- _WHAT THE TASK REQUIRES_
Print the full set of records below, character for character and picture-free.

--

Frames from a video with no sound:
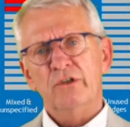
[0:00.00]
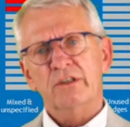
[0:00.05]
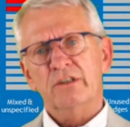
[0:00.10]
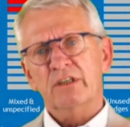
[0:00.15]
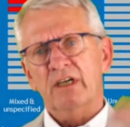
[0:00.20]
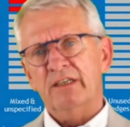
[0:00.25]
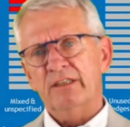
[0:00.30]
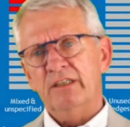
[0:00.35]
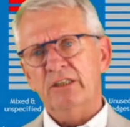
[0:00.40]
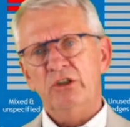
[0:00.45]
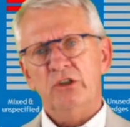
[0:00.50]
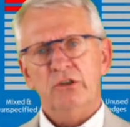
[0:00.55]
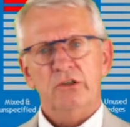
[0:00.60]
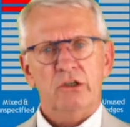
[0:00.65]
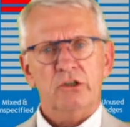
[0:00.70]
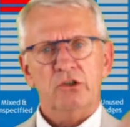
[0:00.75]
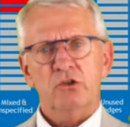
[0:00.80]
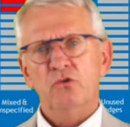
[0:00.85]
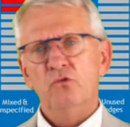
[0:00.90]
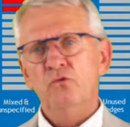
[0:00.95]
the
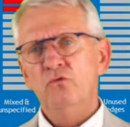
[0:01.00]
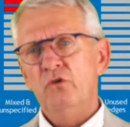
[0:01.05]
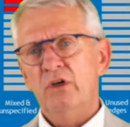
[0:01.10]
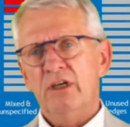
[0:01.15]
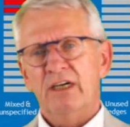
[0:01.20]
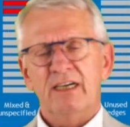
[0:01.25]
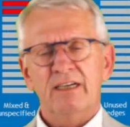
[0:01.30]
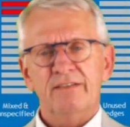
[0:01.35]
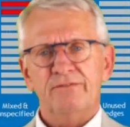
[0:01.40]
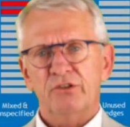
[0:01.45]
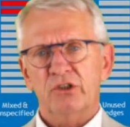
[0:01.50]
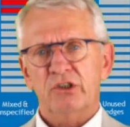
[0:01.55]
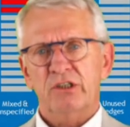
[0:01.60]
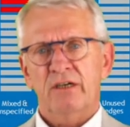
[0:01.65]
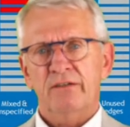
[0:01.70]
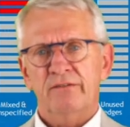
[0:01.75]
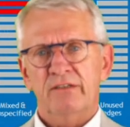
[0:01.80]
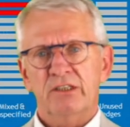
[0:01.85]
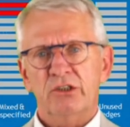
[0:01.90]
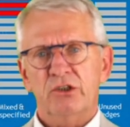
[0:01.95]
traditional tool life
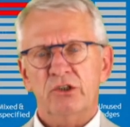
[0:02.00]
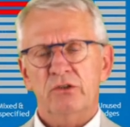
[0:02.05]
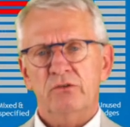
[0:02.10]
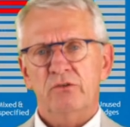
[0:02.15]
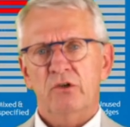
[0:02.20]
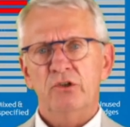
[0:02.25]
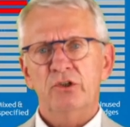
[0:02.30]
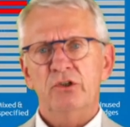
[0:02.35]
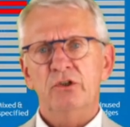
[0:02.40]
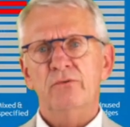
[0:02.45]
stuff and so on.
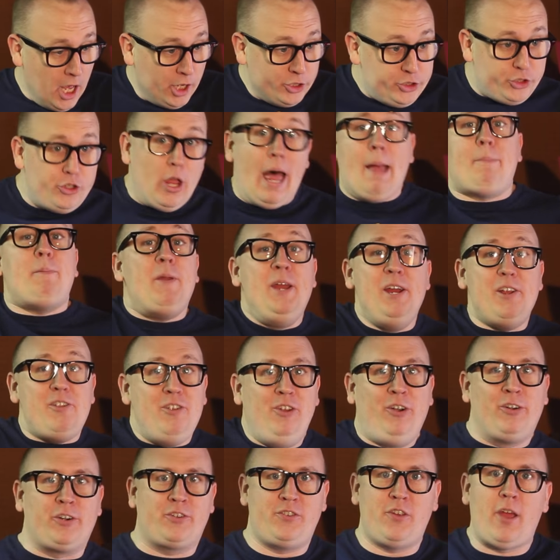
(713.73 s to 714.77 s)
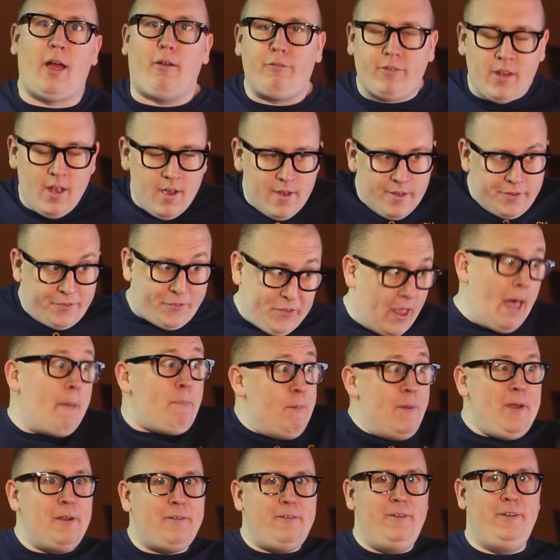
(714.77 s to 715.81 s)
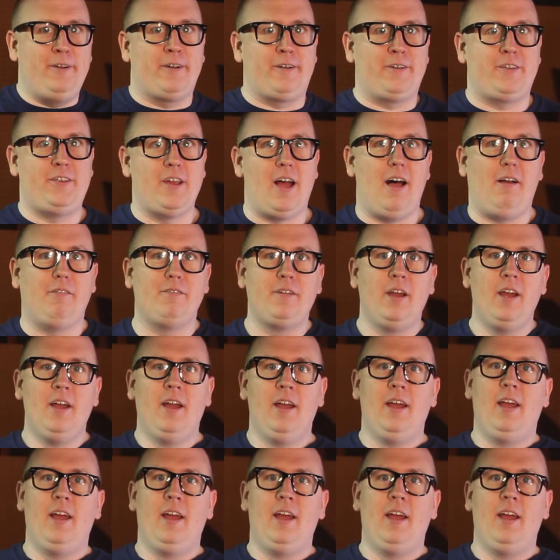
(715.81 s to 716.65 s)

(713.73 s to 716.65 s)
Stop hitting yourself! Stop hitting yourself!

--

- _EXERCISE RESPONSE_
Frames from a video with no sound:
[0:00.00]
[0:00.05]
[0:00.10]
[0:00.15]
[0:00.20]
[0:00.25]
[0:00.30]
[0:00.35]
[0:00.40]
[0:00.45]
[0:00.50]
[0:00.55]
[0:00.60]
[0:00.65]
[0:00.70]
[0:00.75]
[0:00.80]
[0:00.85]
[0:00.90]
[0:00.95]
the
[0:01.00]
[0:01.05]
[0:01.10]
[0:01.15]
[0:01.20]
[0:01.25]
[0:01.30]
[0:01.35]
[0:01.40]
[0:01.45]
[0:01.50]
[0:01.55]
[0:01.60]
[0:01.65]
[0:01.70]
[0:01.75]
[0:01.80]
[0:01.85]
[0:01.90]
[0:01.95]
traditional tool life
[0:02.00]
[0:02.05]
[0:02.10]
[0:02.15]
[0:02.20]
[0:02.25]
[0:02.30]
[0:02.35]
[0:02.40]
[0:02.45]
stuff and so on.
(713.73 s to 714.77 s)
(714.77 s to 715.81 s)
(715.81 s to 716.65 s)

(713.73 s to 716.65 s)
Stop hitting yourself! Stop hitting yourself!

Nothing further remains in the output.